Işık konuşmasının sonunda ise referandum olayına değindi. “Mecliste Cumhurbaşkanı seçimi önceki dönem kilitlendiğinde bu yönde bir karar alınıştı. Yani Cumhurbaşkanını halk seçsin. Şimdi CHP bu kararın oylanmasına karşı geldiğini görüyoruz. Neden, çünkü; CHP’nin oy oranı yüzde 20 dolayındadır. Bu oranla Cumhurbaşkanı seçilemeyeceğine göre de eğer halk seçerse bir daha bu zihniyette bir kişi Cumhurbaşkanı olamaz. 21 Ekimdeki referandumda biz neyi getirdik. Üç temel unsuru getirdik. Bir, Cumhurbaşkanını halk seçsin. İki, Milletvekili seçimleri beş yılda değil de dört yılda bir yapılsın.
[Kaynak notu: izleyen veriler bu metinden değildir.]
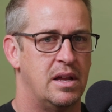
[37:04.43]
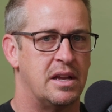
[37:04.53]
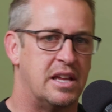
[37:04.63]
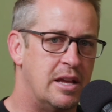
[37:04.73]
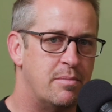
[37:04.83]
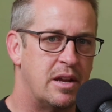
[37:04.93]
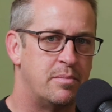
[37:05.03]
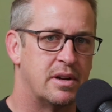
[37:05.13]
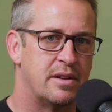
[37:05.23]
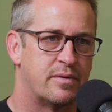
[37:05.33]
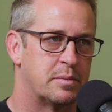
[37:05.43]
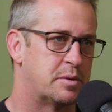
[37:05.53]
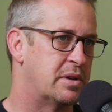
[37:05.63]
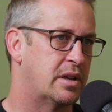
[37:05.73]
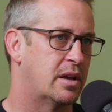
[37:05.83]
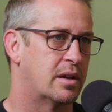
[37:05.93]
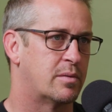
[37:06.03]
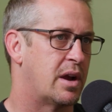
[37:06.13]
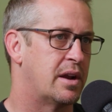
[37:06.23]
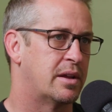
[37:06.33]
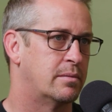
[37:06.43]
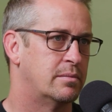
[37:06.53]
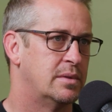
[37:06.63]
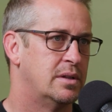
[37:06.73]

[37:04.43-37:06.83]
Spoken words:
he made money from speaking and writing.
Üçüncüsü olarak ta TBMM toplantı yeter sayısı hiçbir şekilde 184’ün üzerinde olmamalı. Çünkü, çok iyi biliyorsunuz Anayasa Mahkemesi bize göre yanlış bir karar aldı. 367’yi toplantı yeter sayısı saymakla azınlığın çoğunluğa tahakkümünün önünü açtı. Bunu düzeltmenin tek yolu Anayasa değişikliği. Eğer bu referandumda halkın büyük bölümü evet oyu kullanırsa Türkiye bir daha 367 sorunuyla karşılaşmayacak. 21 Ekim referandumu partimiz açısından son derece önemlidir”dedi.